GGB worked with major off-highway OEMs and the Advanced Manufacturing Institute (AMI) at Kansas State University to prove that its SBC out-performs greased, hardened-steel bearings.

AMI is a department in the college of engineering at Kansas State. Its mission is to provide an array of resources to people and companies about advanced technologies. "We do this through collaborative engineering and business partnerships," Taylor Jones, chief engineer, explains. "We accomplish our mission by utilizing our engineering expertise to develop and transfer new technologies, as well as providing technical assistance to industry."

AMI had a customer company looking for alternative solutions for pin joints in abusive applications, so the institute developed a test plan to evaluate what was currently on the market. This included greased hardened steel bushings, chrome-plated pins and different bearing materials. During the process, AMI contacted various suppliers, including GGB.

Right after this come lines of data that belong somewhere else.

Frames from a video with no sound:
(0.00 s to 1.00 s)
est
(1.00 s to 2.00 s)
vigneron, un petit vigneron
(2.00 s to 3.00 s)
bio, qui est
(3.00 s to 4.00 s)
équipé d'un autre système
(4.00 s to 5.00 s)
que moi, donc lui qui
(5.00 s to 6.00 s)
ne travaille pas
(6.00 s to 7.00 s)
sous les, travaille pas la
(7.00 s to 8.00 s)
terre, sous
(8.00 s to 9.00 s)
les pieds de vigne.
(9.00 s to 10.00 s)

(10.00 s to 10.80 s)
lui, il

"Field tests could take a year or two to get conclusive results," Jones says, "so we developed a way to accelerate the test in the lab. As part of this trial, we tested the GGB sealed bearings for three months against traditional greased hardened-steel bushings."

The test conditions simulated an abusive field application and heavy contamination by combining sand, dirt and water into a thick paste. "Most lab tests use a 'mud box' but the contaminant can wick away during oscillating and rotating test cycles," he explains. "In our test, we wanted to simulate a machine that is constantly in and out of the contamination all day long. We applied the paste right on the bearing."

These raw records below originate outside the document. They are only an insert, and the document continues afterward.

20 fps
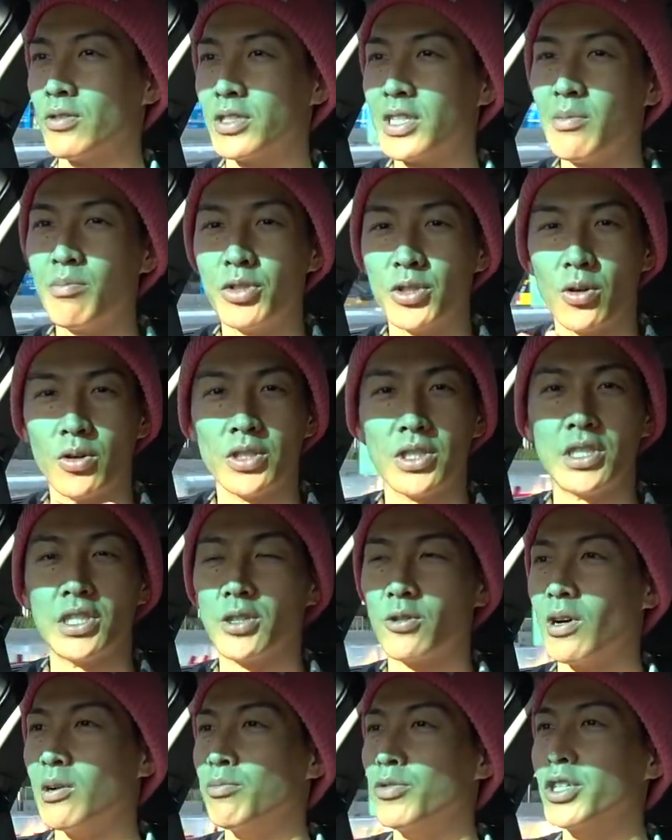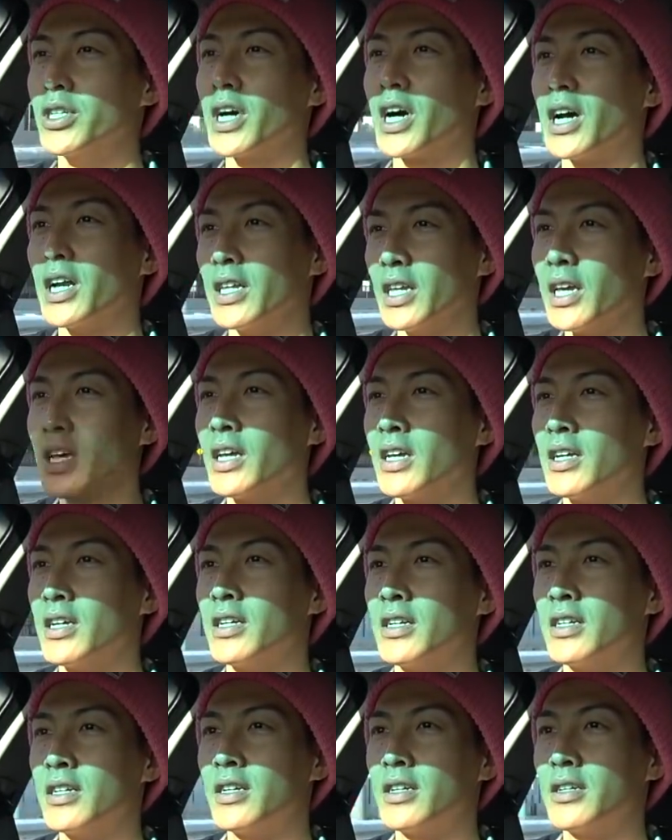全部同時進行は無理だからね。
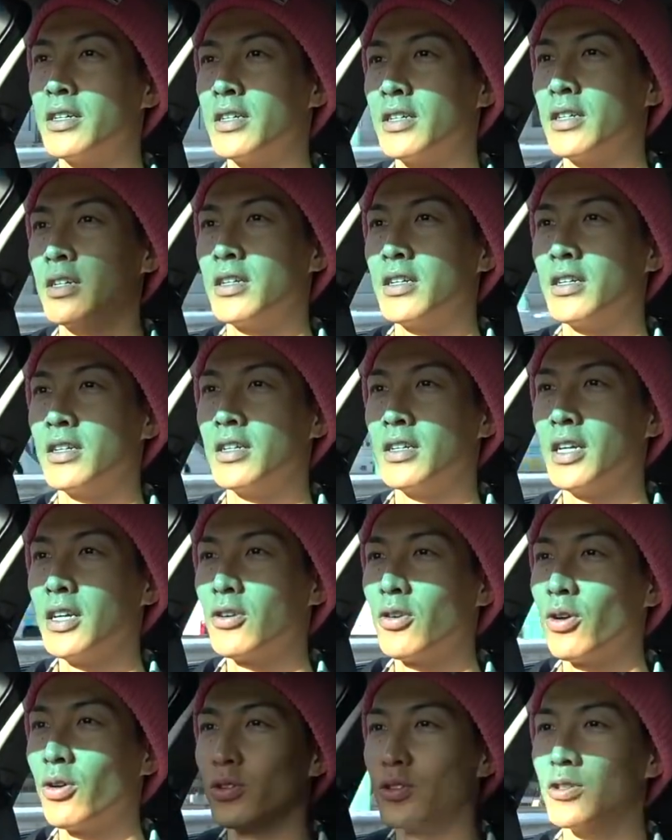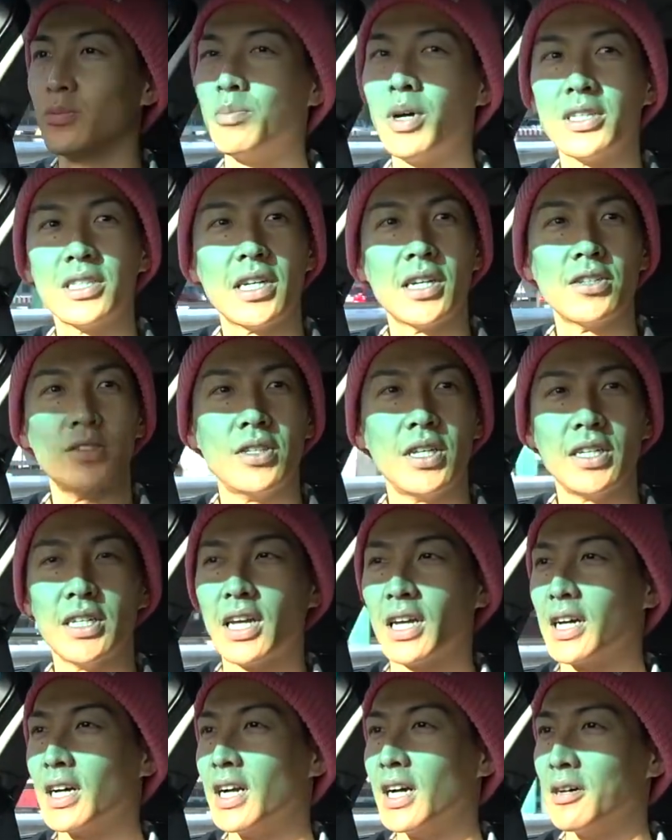一個一個順番じゃないとでき
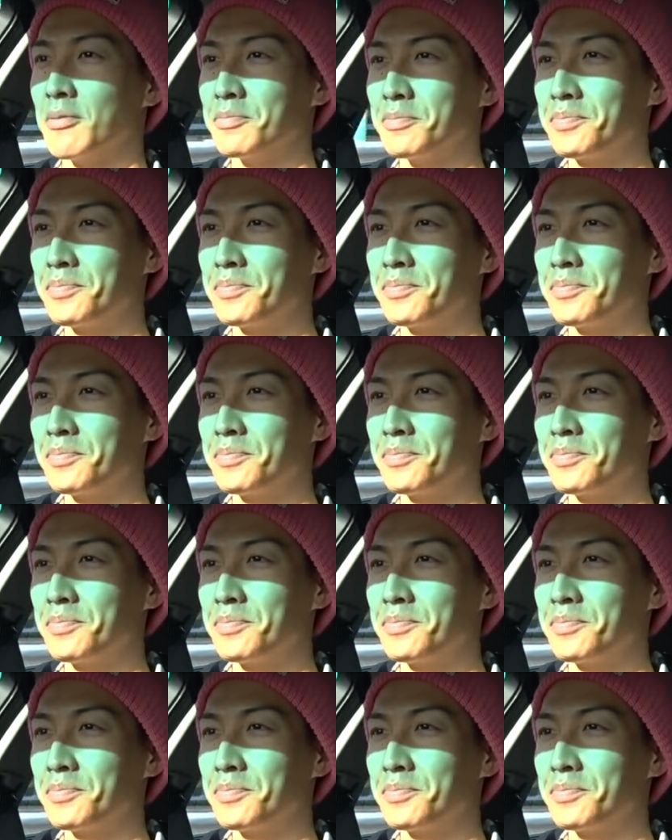ないから、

The tests also focused on conditions with bearing working pressures up to 7,500 psi, oscillating motion speeds that averaged 20 degrees/second and roughly 575 cycles per hour. A baseline test determined the duration of the GGB sealed bearing test.

"It provided lab-to-field correlation and comparative results," he recalls. "The test rig was capable of testing four components simultaneously, which we believed was enough data points to compare the SBC's overall performance against the sealed, greased hardened-steel bushing."

The results

The average wear of the SBC was 0.003 in., as compared to an average wear of 0.022 in. for the traditional bushing, though the SBC was tested about 2.5 times longer than the greased hardened-steel bushing (600,000 cycles compared to 220,000 cycles).

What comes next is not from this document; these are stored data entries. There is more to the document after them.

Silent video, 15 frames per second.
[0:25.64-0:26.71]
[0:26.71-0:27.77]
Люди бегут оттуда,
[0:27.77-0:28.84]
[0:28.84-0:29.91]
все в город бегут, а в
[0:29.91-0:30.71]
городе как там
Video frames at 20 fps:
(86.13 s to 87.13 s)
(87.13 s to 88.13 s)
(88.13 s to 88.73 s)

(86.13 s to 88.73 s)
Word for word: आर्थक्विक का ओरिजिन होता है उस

"If properly sealed, the nongreased GGB sealed bearing cartridge bearing appears to be a viable alternative to a sealed and greased hardened-steel bushing in severe work environment," Jones says. "Any designer using the SBC in its equipment should follow GGB's recommended design practices for a successful solution."

Woods points out that an outer steel casing on the SBC helps with its installation and durability of the bearing cartridge. "This is especially true in applications where you have impact and edge loads that can damage the bearing. We found it makes for a more durable unit," he says.

Woods concludes, "The GGB sealed bearing cartridges offer significant benefits because they're high-strength, self-lubricating bearings with integral sealing. Greasing is not required, resulting in an 'environmentally friendly' product. This produces substantial bearing life improvement with significant system cost savings compared to other types of bearings."